'What's the matter, mother?' murmured her daughter.

'Nothing, child, nothing. It's only the wind. Hush! we mustn't wake father. Go to sleep, darling!'

The sun rose late the next morning, and a dim blood-veil was in the sky, which made some of them think that it was night still. The miners found the snow round their huts to be three feet deep. They looked anxious at this.

'We can master the snow,' they whispered to one another, 'but the snow-drift will master us.'

Even as they spoke, the wind, which had lulled, began to moan again, and before they had been working an hour shovelling away the snow, the wind-storm, bringing the snow with it from the heights over which it rushed, blinded them, and drove them into their tents for shelter.
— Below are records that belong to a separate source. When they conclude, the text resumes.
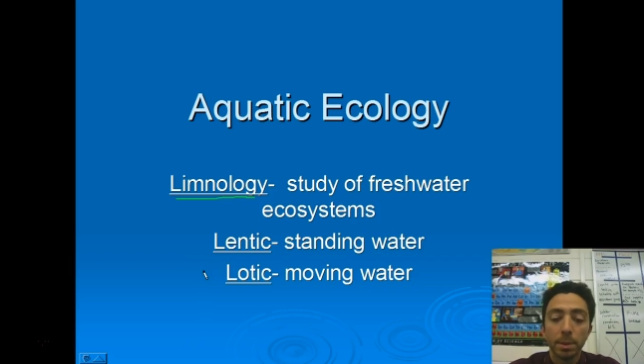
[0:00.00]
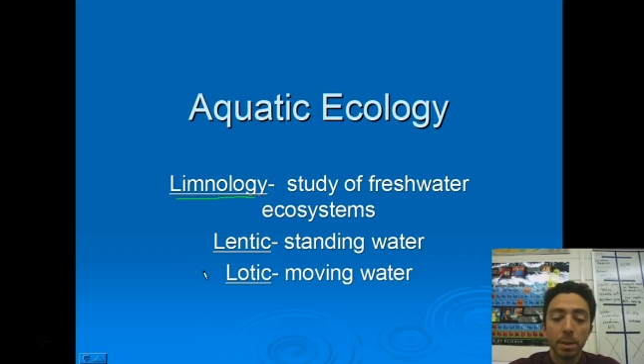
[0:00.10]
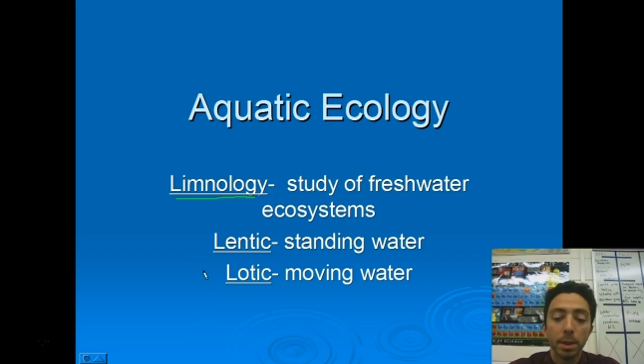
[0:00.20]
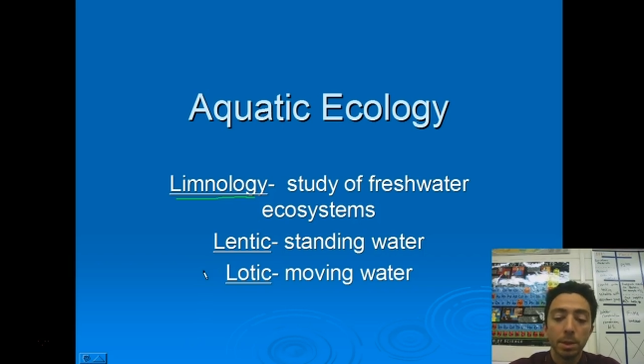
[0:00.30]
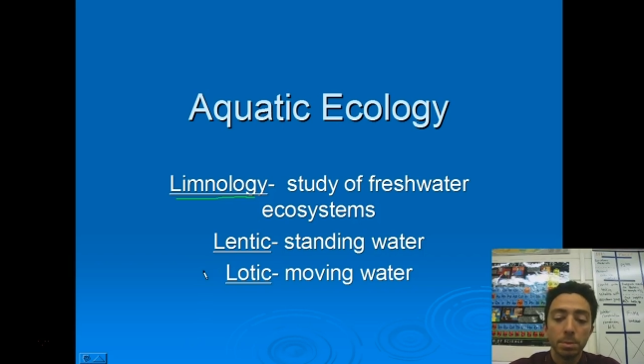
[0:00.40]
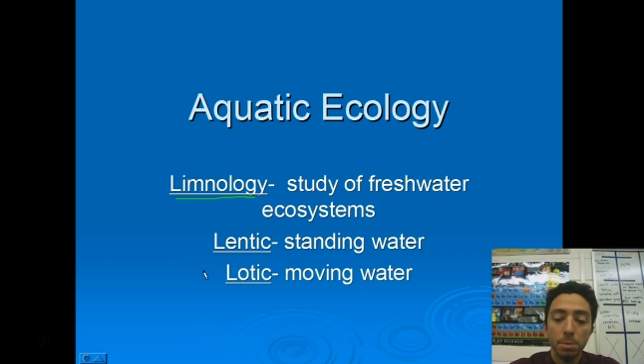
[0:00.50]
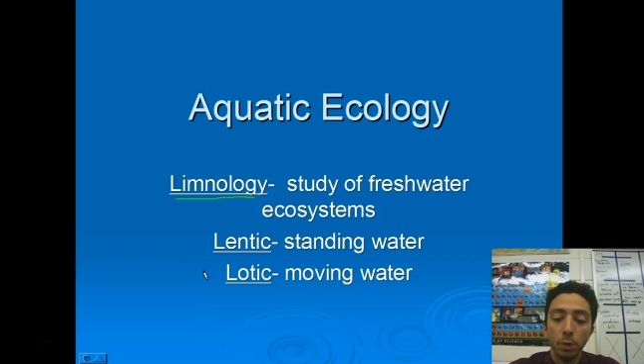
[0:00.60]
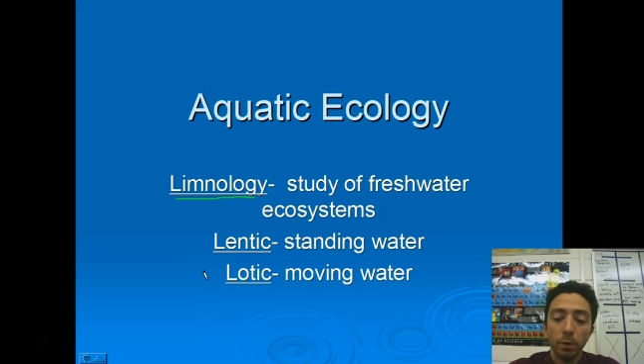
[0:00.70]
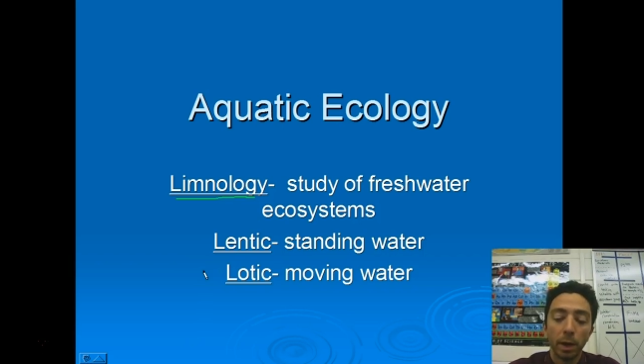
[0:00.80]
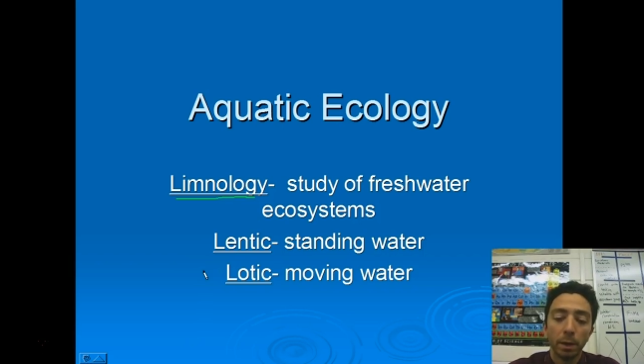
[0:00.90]
something that's
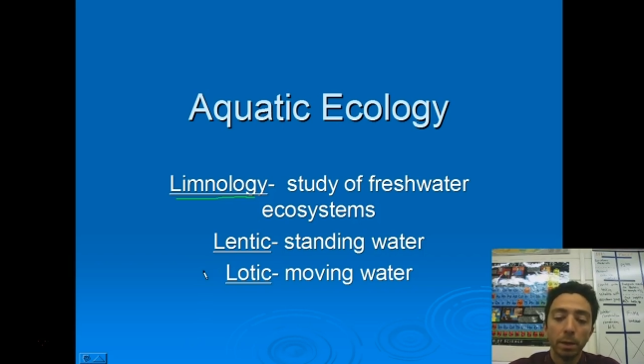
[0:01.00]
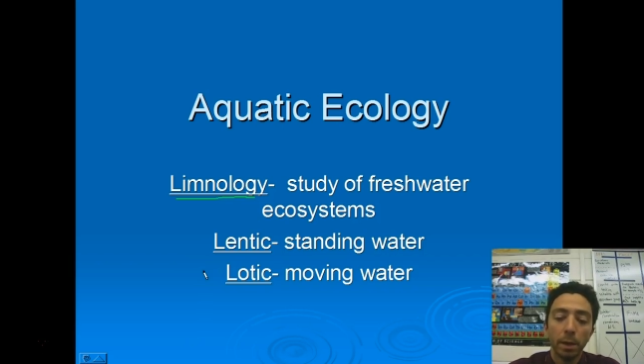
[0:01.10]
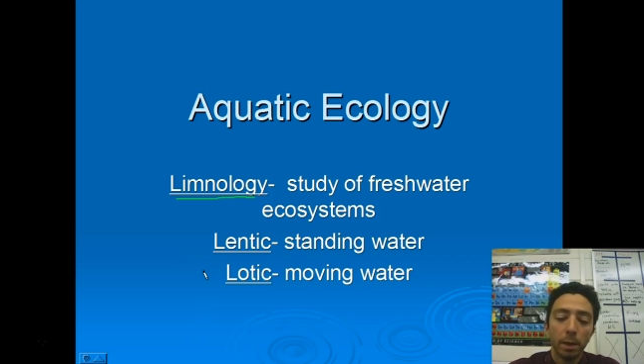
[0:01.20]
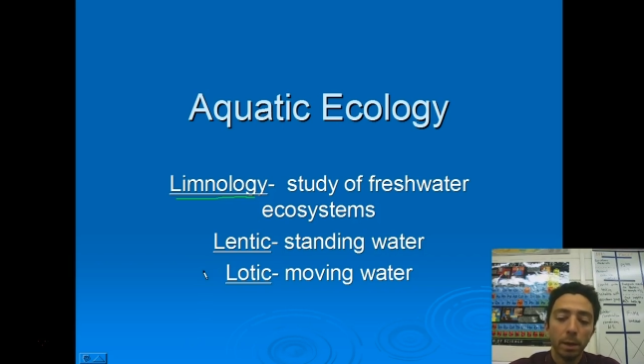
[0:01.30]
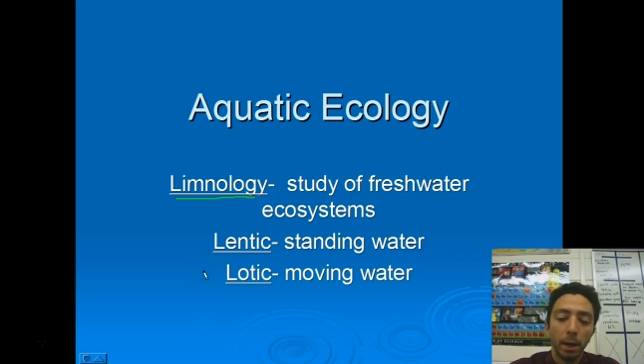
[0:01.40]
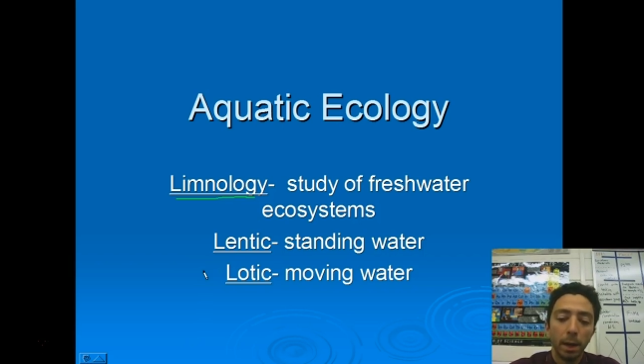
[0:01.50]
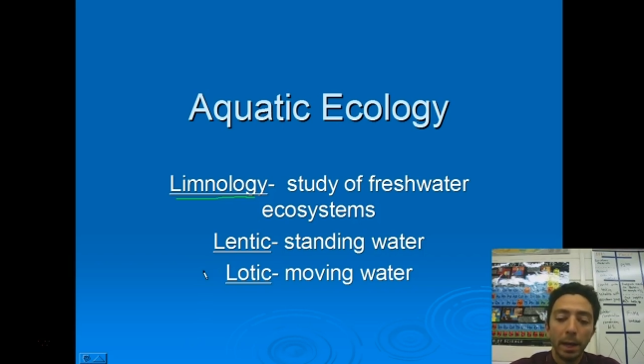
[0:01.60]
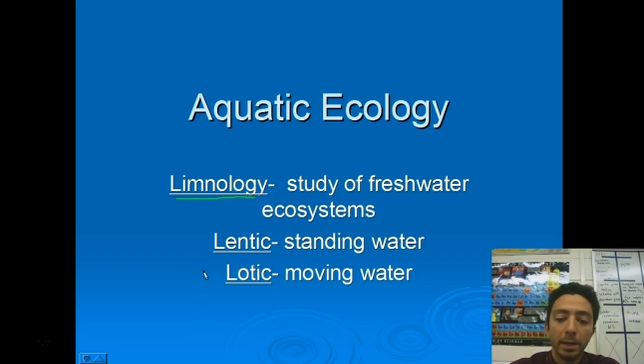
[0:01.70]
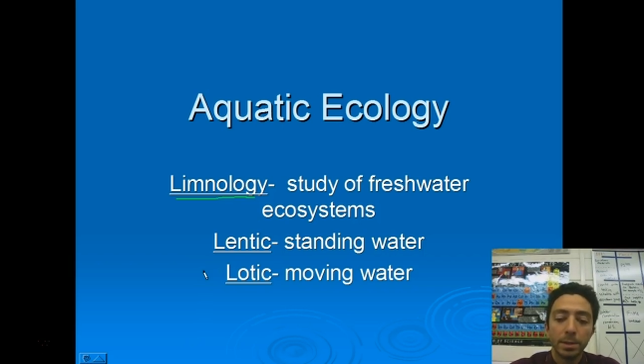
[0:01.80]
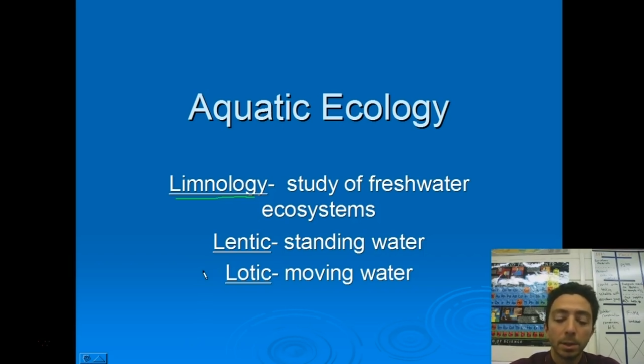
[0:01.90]
moving
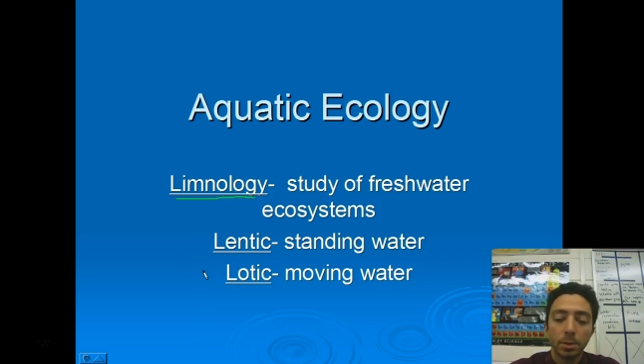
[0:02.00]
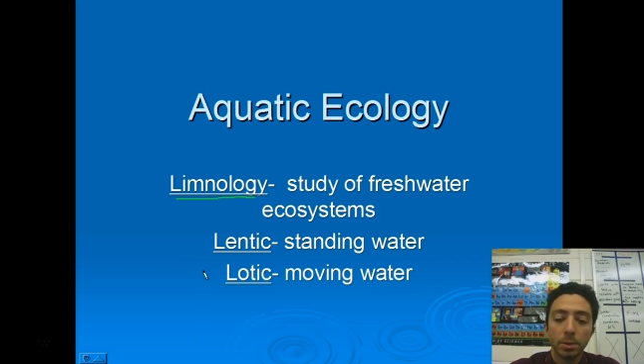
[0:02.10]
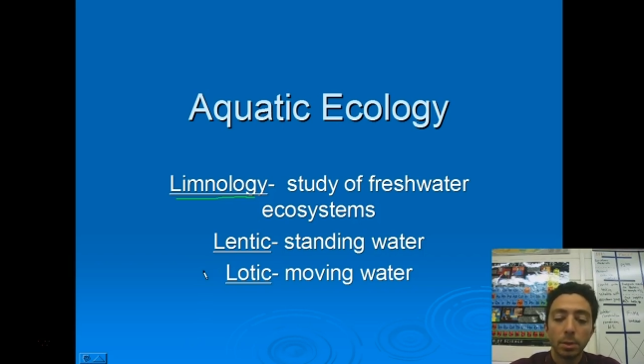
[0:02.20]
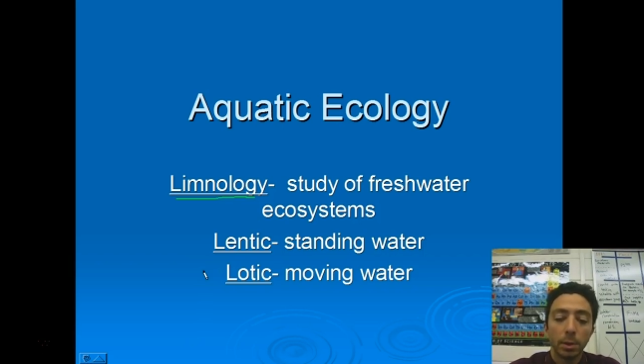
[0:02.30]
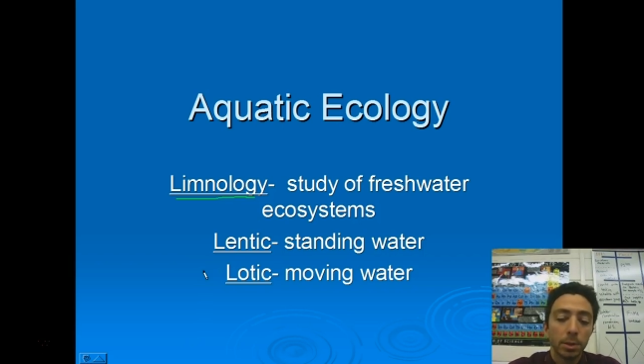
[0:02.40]
as it goes through.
They could not hold their feet. 'Let us hope it'll not last long,' they said; and they took advantage of every lull to work against their enemy, not like men, but like heroes.

'What makes you so downcast, Saul?' asked David; he had not begun to lose heart.

Saul looked in silence at David's wife and David's daughter; they were at the far end of the hut.

'You are not frightened, Saul, surely?' said David.

'Not for my self, David,' whispered Saul. 'But tell me. What kind of love do you bear for your wife and child?' David's look was sufficient answer. 'I have a perfect love for a woman also, David. If she were here, as your wife is with you, I could bear it, and so could she. David, we are beset by a terrible danger. Listen to the wind. I am afraid we may never get out of this.'

David's lips quivered, but he shook away the fear.